Replicate Bioscience: saRNA Immunotherapies to Reprogram the Immune System
Replicate Bioscience is pioneering the use of srRNA for immunotherapies aimed at reprogramming the immune system to fight cancer and persistent viral infections. Built on a foundation of synthetic biology and advanced RNA engineering, Replicate’s platform enables sustained protein expression from low-dose administration, enhancing the potency of immunological responses while minimizing the need for repeated injections.
The company’s srRNA technology differs from conventional mRNA by incorporating replicase machinery that drives amplification of the RNA payload within cells. This allows for robust intracellular production of therapeutic proteins, cytokines, or antigens over extended periods, offering potential advantages in immuno-oncology and chronic infection contexts. In oncology, this could translate to stronger tumor targeting with fewer doses; in infectious disease, it supports both therapeutic and prophylactic strategies against pathogens such as cytomegalovirus, Epstein-Barr virus, and others.
Replicate’s lead programs include vaccines and immunotherapies targeting solid tumors and herpesvirus family members, with promising preclinical data suggesting the potential to reshape immune dynamics in difficult-to-treat conditions. The company is also pursuing a collaborative project with the U.S. Department of Defense to explore srRNA as a rapid-response platform for biodefense and emerging infectious threats — underscoring the flexibility of its technology in time-sensitive or resource-limited scenarios.

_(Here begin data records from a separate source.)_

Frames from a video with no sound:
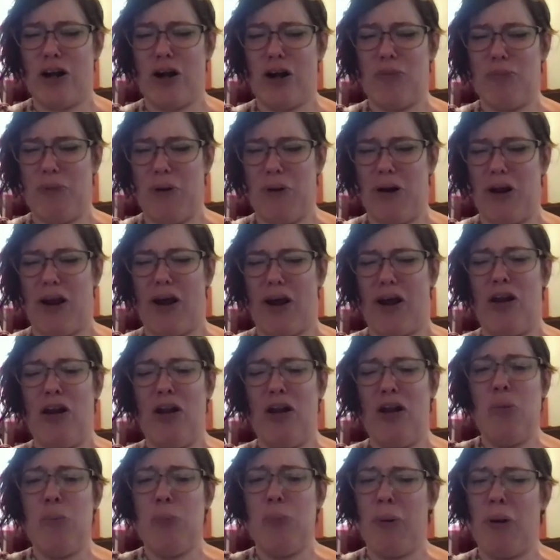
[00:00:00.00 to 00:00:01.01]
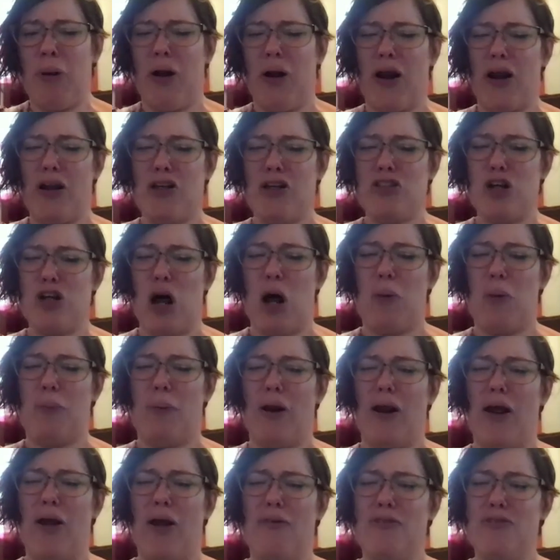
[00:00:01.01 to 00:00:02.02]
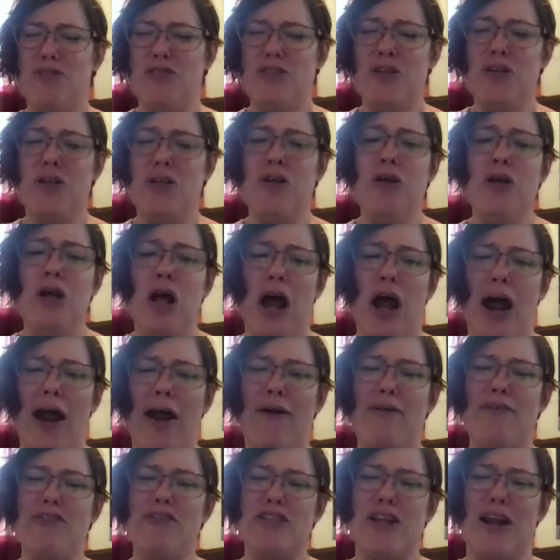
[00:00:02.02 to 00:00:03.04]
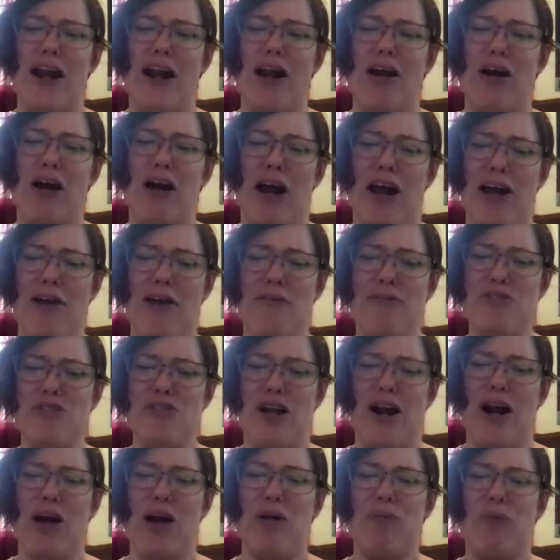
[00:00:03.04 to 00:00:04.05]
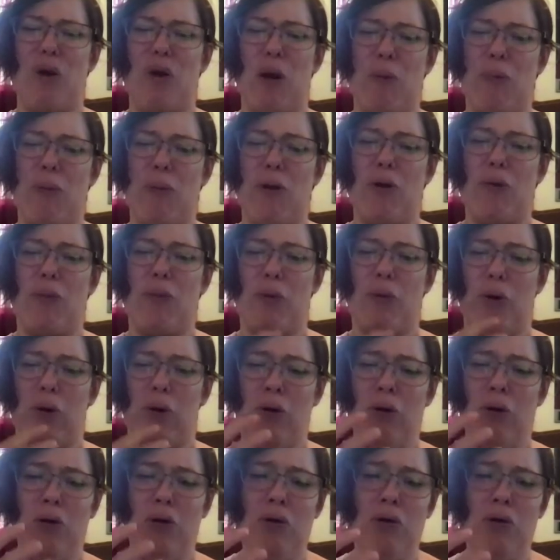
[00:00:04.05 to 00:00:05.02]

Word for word: pretty good job, but it was at a reputable,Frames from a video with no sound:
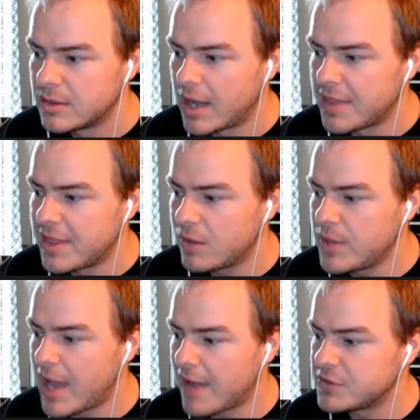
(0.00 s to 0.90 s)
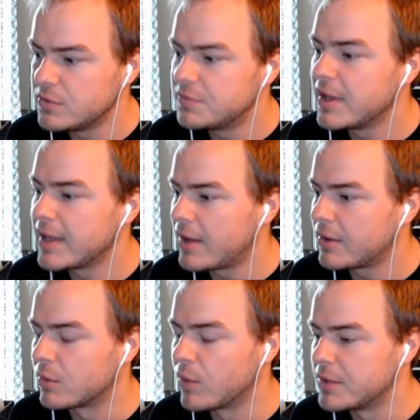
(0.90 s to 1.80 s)
I think we have to fill out
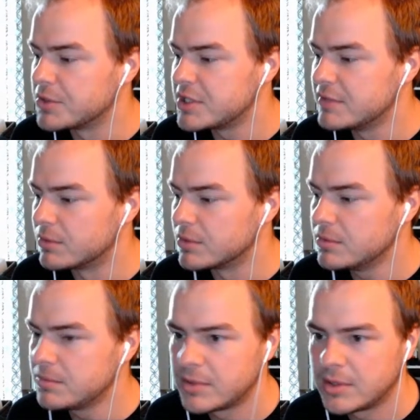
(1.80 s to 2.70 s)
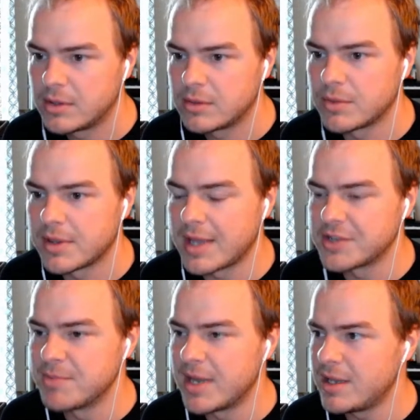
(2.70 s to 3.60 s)
our wide receiver room with
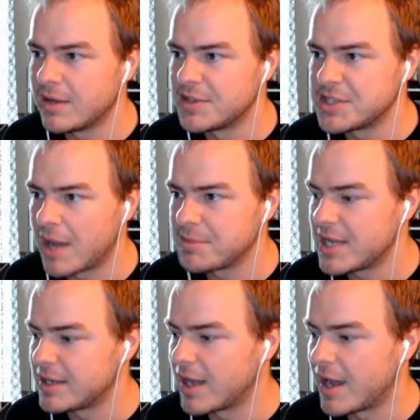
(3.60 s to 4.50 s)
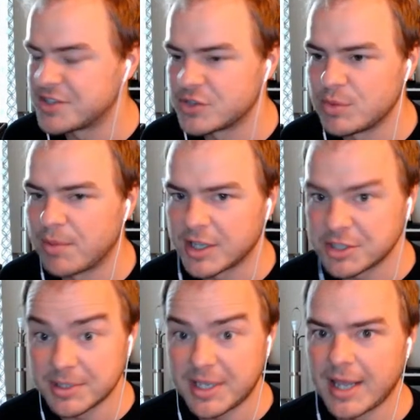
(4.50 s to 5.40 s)
as many of the top 10 guys as we
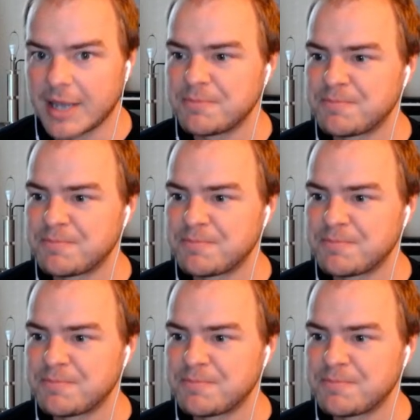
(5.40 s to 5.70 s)
possibly can.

Unlike Chimeron Bio, which uses virus-like particles to deliver saRNA constructs, Replicate relies on LNP-based delivery with optimized formulation to support repeatable and systemic dosing. While Orbital Therapeutics and Korro Bio are building platforms for redosable protein expression and precision RNA editing respectively, Replicate’s focus is on dynamic immune activation — mobilizing T cells, NK cells, or antibody-producing B cells in real time.
With an experienced leadership team and growing investor support, Replicate is advancing the clinical translation of srRNA as a novel modality that complements — and potentially surpasses — conventional mRNA therapies in certain immunological contexts. As the field of RNA therapeutics matures, Replicate Bioscience stands out for its targeted, immunologically driven use of RNA amplification to achieve disease modification and durable responses.